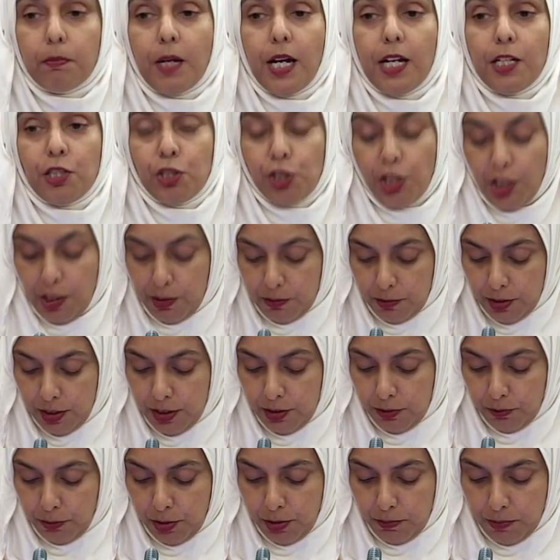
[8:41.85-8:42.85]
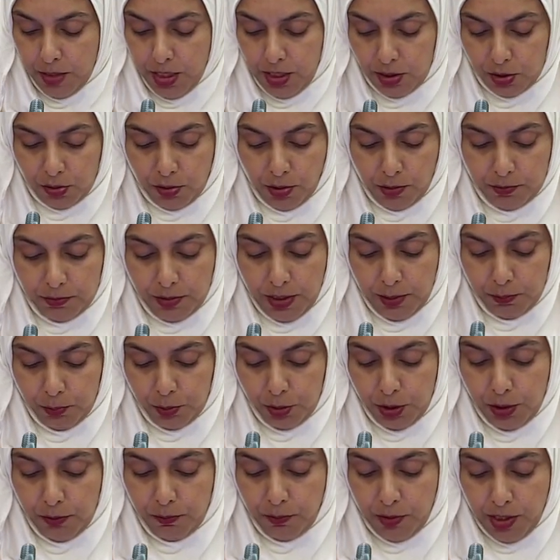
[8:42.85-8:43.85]
by sharing remarks from
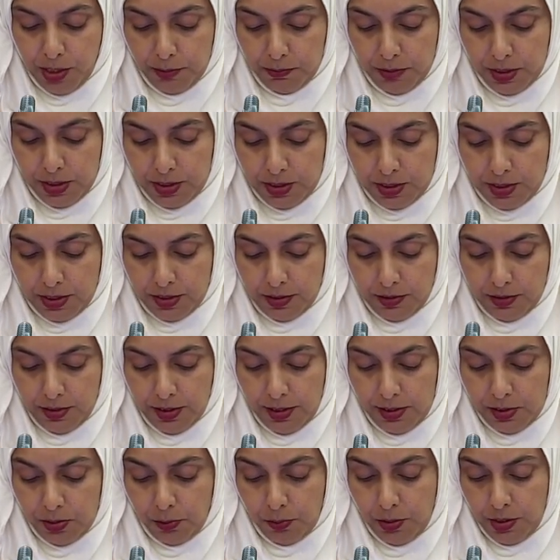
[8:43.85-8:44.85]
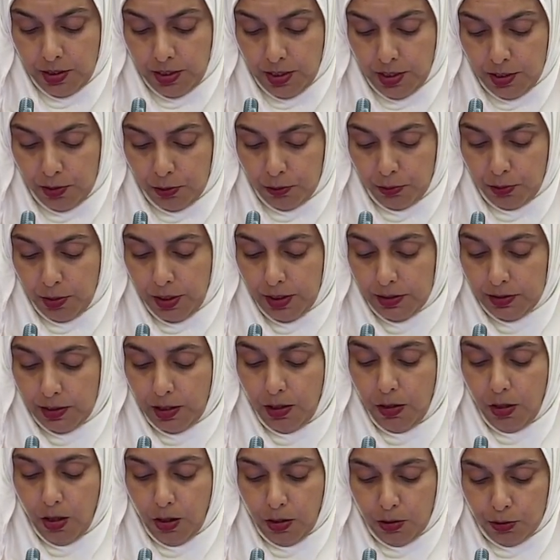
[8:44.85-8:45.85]
Deputy Prime Minister Heng Swee Keat during the
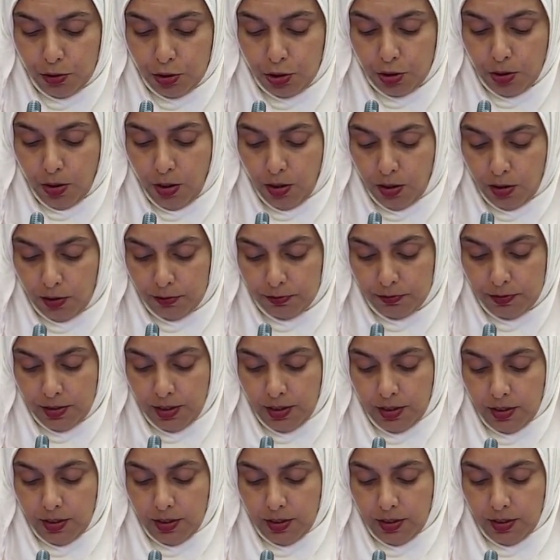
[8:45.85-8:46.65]
launch of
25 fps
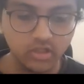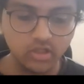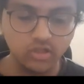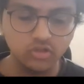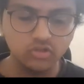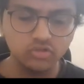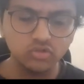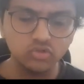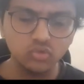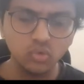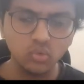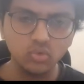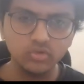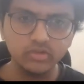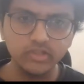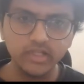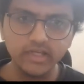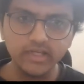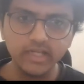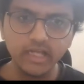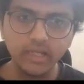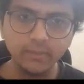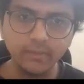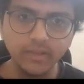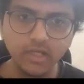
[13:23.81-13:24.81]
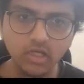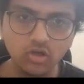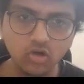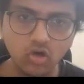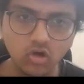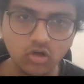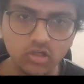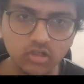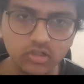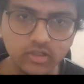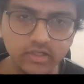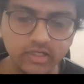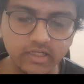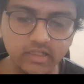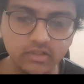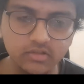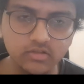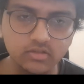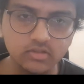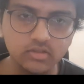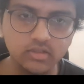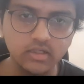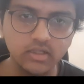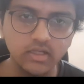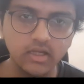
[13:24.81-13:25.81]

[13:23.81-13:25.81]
So there can be a corner case.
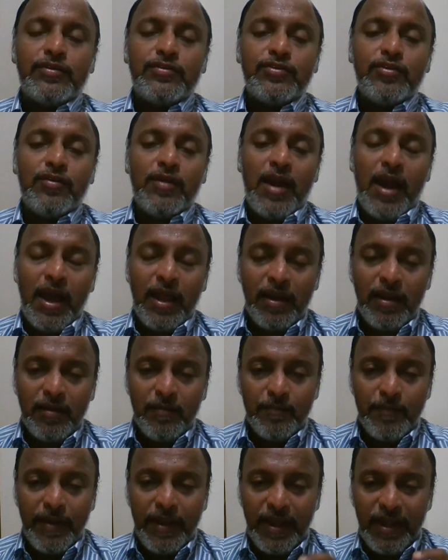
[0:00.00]
So Karak
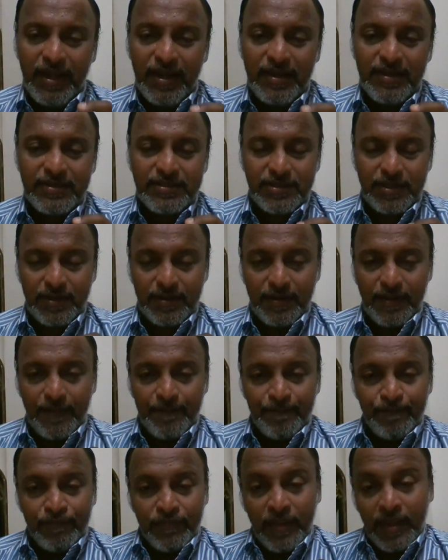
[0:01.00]
main result
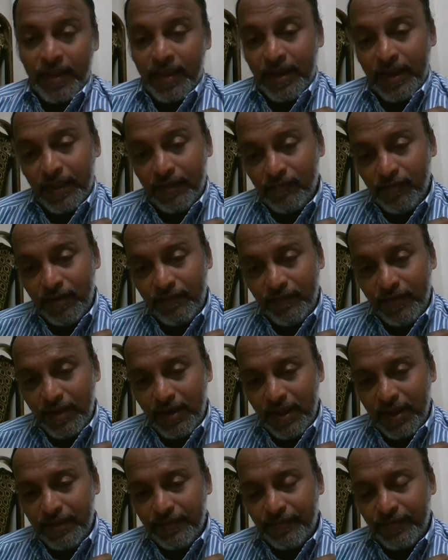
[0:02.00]
in everywhere
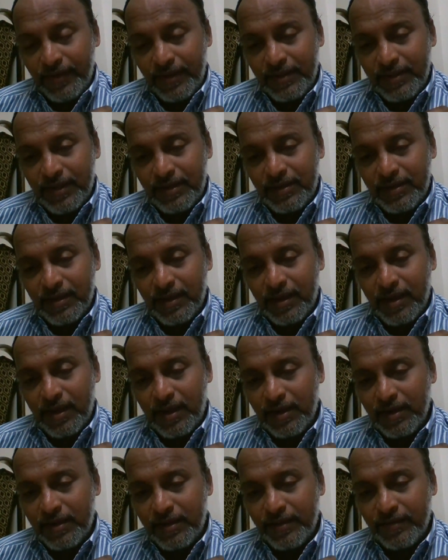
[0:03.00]
I say that the
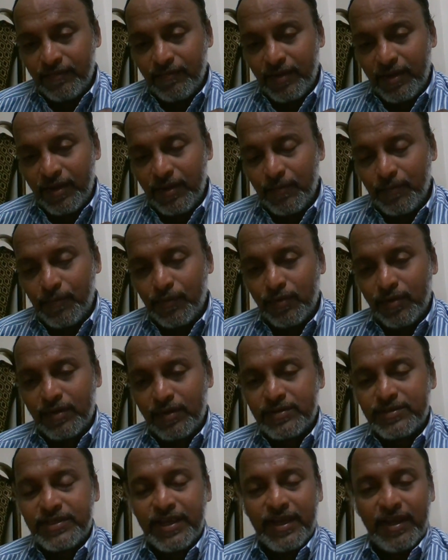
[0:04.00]
Karak is very
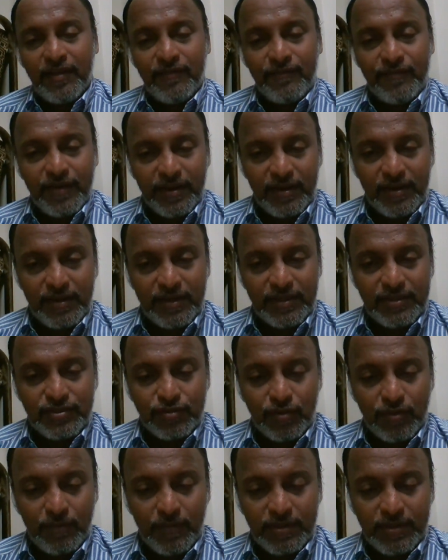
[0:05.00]
important, significator is
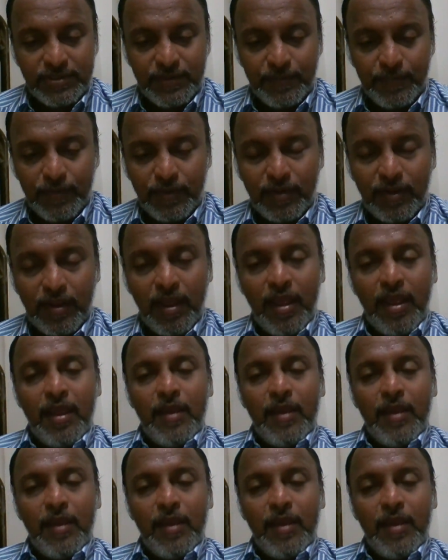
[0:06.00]
so much important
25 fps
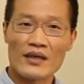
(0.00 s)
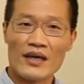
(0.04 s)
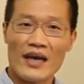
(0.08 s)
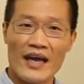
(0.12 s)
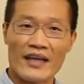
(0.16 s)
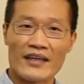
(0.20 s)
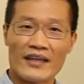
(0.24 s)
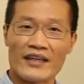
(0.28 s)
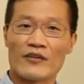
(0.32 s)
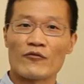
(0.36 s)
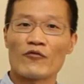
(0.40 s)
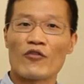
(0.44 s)

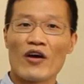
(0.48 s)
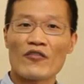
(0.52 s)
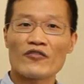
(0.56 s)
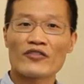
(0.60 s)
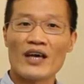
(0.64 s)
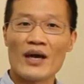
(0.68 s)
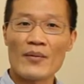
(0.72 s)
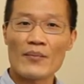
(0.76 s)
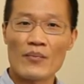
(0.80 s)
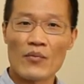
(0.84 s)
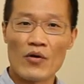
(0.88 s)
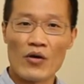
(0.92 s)
and involve
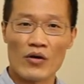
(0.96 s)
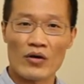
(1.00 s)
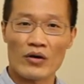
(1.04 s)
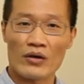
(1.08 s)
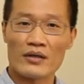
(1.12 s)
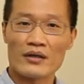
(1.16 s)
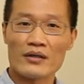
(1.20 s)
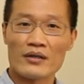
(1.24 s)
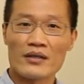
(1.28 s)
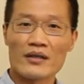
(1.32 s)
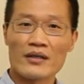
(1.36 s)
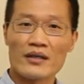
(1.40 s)
them more
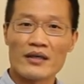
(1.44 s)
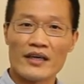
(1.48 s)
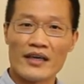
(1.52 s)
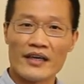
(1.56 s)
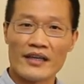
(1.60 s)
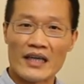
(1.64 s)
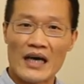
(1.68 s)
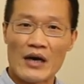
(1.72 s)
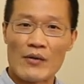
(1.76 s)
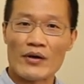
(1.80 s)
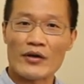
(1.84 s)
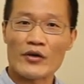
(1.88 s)

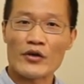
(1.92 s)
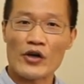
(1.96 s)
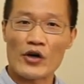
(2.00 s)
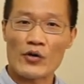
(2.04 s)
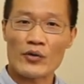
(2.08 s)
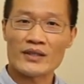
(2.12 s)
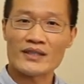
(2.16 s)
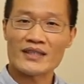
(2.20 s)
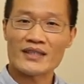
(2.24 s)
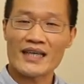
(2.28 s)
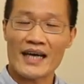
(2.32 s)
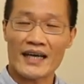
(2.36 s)
in our
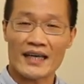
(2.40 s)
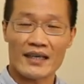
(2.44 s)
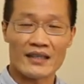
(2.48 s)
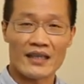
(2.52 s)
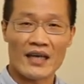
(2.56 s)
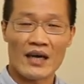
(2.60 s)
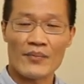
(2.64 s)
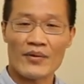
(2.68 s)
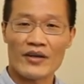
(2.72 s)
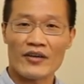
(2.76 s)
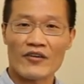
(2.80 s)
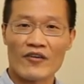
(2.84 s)
current
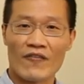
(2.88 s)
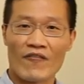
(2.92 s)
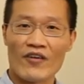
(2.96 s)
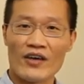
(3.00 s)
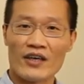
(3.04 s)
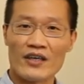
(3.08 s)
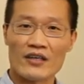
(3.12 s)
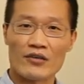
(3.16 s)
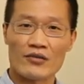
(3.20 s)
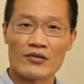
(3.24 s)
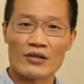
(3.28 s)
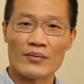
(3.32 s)
academic
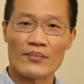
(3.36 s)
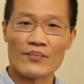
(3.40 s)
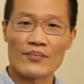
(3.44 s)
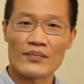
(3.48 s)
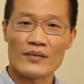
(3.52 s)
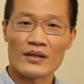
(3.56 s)
curriculum.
------
Output the entries above verbatim, with no picture included.

== Written response ==
[8:41.85-8:42.85]
[8:42.85-8:43.85]
by sharing remarks from
[8:43.85-8:44.85]
[8:44.85-8:45.85]
Deputy Prime Minister Heng Swee Keat during the
[8:45.85-8:46.65]
launch of
25 fps
[13:23.81-13:24.81]
[13:24.81-13:25.81]

[13:23.81-13:25.81]
So there can be a corner case.
[0:00.00]
So Karak
[0:01.00]
main result
[0:02.00]
in everywhere
[0:03.00]
I say that the
[0:04.00]
Karak is very
[0:05.00]
important, significator is
[0:06.00]
so much important
25 fps
(0.00 s)
(0.04 s)
(0.08 s)
(0.12 s)
(0.16 s)
(0.20 s)
(0.24 s)
(0.28 s)
(0.32 s)
(0.36 s)
(0.40 s)
(0.44 s)

(0.48 s)
(0.52 s)
(0.56 s)
(0.60 s)
(0.64 s)
(0.68 s)
(0.72 s)
(0.76 s)
(0.80 s)
(0.84 s)
(0.88 s)
(0.92 s)
and involve
(0.96 s)
(1.00 s)
(1.04 s)
(1.08 s)
(1.12 s)
(1.16 s)
(1.20 s)
(1.24 s)
(1.28 s)
(1.32 s)
(1.36 s)
(1.40 s)
them more
(1.44 s)
(1.48 s)
(1.52 s)
(1.56 s)
(1.60 s)
(1.64 s)
(1.68 s)
(1.72 s)
(1.76 s)
(1.80 s)
(1.84 s)
(1.88 s)

(1.92 s)
(1.96 s)
(2.00 s)
(2.04 s)
(2.08 s)
(2.12 s)
(2.16 s)
(2.20 s)
(2.24 s)
(2.28 s)
(2.32 s)
(2.36 s)
in our
(2.40 s)
(2.44 s)
(2.48 s)
(2.52 s)
(2.56 s)
(2.60 s)
(2.64 s)
(2.68 s)
(2.72 s)
(2.76 s)
(2.80 s)
(2.84 s)
current
(2.88 s)
(2.92 s)
(2.96 s)
(3.00 s)
(3.04 s)
(3.08 s)
(3.12 s)
(3.16 s)
(3.20 s)
(3.24 s)
(3.28 s)
(3.32 s)
academic
(3.36 s)
(3.40 s)
(3.44 s)
(3.48 s)
(3.52 s)
(3.56 s)
curriculum.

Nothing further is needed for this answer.